* **Work instructions**: Beginning with the first entry, restate the data word for word and leave out the images.

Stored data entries
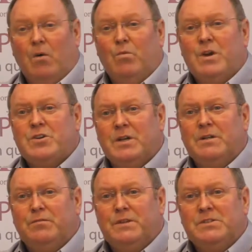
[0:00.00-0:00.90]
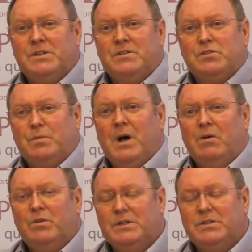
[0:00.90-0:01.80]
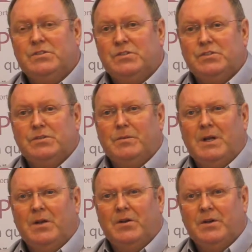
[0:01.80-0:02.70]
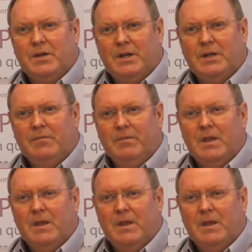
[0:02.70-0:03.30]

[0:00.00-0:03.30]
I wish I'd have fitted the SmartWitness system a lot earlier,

* **Finished exercise**:
[0:00.00-0:00.90]
[0:00.90-0:01.80]
[0:01.80-0:02.70]
[0:02.70-0:03.30]

[0:00.00-0:03.30]
I wish I'd have fitted the SmartWitness system a lot earlier,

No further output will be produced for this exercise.